What is astigmatism?
The problem of astigmatism is caused by a difference in the focal length of the eye for two perpendicular directions, which can occur if the eyeball becomes slightly deformed, like a grape being squeezed between two fingers. The curvature of the cornea (outer eye surface) would be flattened in one plane but remain more rounded in the other one. A deformed eye lens can also cause astigmatism.
During an eye examination, the optometrist tests for astigmatism by showing the patient a diagram of straight lines radiating outward from the center of the picture. A person with normal eyes will see all the lines in focus, but someone with astigmatism will see only one line sharply focused while the other ones are fuzzy. For example, if the horizontal line is perceived to be in focus, then the vertical line will be blurred while the lines in between will be partially out of focus. Each eye must be tested individually because the amount of astigmatism can differ.

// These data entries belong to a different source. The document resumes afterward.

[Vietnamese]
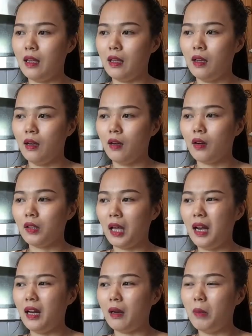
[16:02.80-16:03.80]
vì có
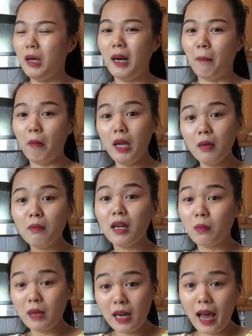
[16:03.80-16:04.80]
thể là Minh làm biếng, Minh
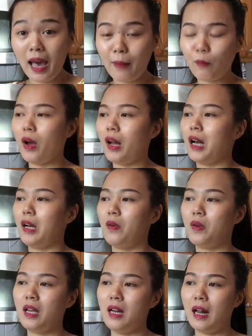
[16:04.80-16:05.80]
không đi làm, hoặc là
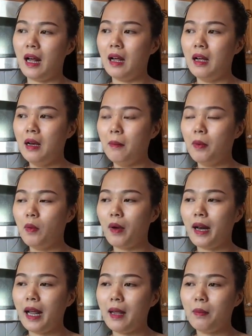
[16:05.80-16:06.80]
đôi khi là Minh
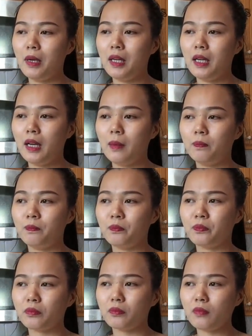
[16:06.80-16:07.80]
qua đây Minh
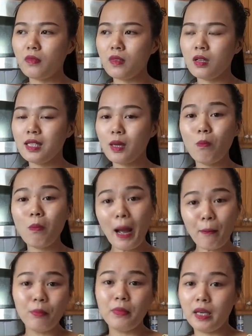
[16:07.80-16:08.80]
sống
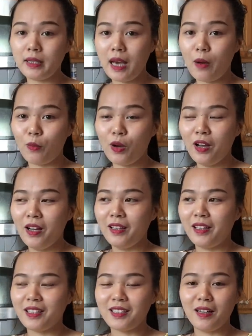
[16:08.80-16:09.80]
bám nhà chồng.
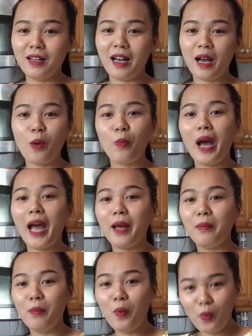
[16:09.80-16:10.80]
Thật sự là không
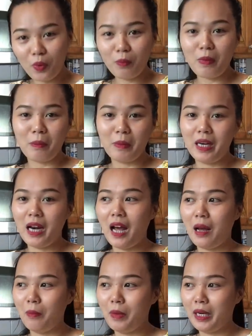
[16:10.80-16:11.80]
ai muốn mà
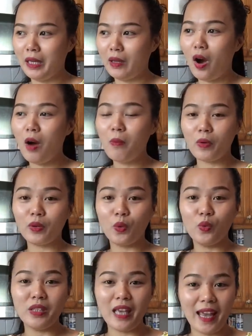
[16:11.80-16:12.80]
mình có một cái
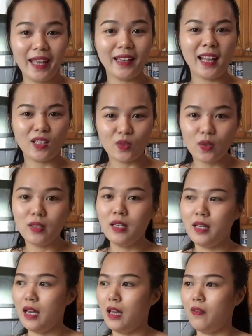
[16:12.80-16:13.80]
tuổi trẻ thanh xuân
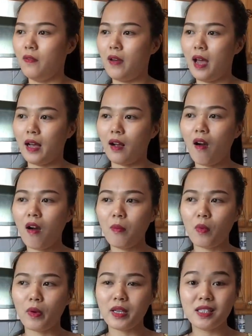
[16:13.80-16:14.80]
như vậy và có
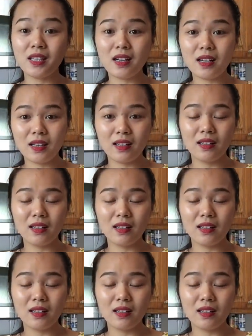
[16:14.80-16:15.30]
một cái sức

To correct for astigmatism, the optometrist can add a cylindrical correction to the eyeglass prescription, which changes the focal length of the eye in only one plane. A cylindrical lens can be pictured to be thick in the middle and thin at the edges, like a slice cut off from the outside edge of a cylindrical object.
A typical prescription for a person who is farsighted and also has astigmatism might be “+2.0D + 0.5 cyl axis 90.” The “+2.0D” is the strength of a typical converging lens for a farsighted person, expressed in diopters. Diopters are equal to the inverse of the focal length, so 2.0 diopters equals a focal length of 0.5 meter, or 50 centimeters. The correction for astigmatism here specifies a cylindrical lens of +0.5 diopters situated at an angle of 90 degrees to the horizontal axis.
Astigmatism can be corrected with hard contact lenses because the lens makes contact with the cornea over a layer of tears. The tears fill the space between the lens and the misshapen eyeball, providing the extra focusing that is required.
Laser surgery has become a highly successful procedure to correct for vision problems, including astigmatism. The most common forms of refractive surgery for astigmatism are laser in situ keratomileusis (LASIK), photorefractive keratectomy (PRK), and laser epithelial keratomileusis (LASEK). In laser surgery, a computer-controlled laser beam is used to reshape the inner cornea to restore horizontal and vertical symmetry for the eyeball.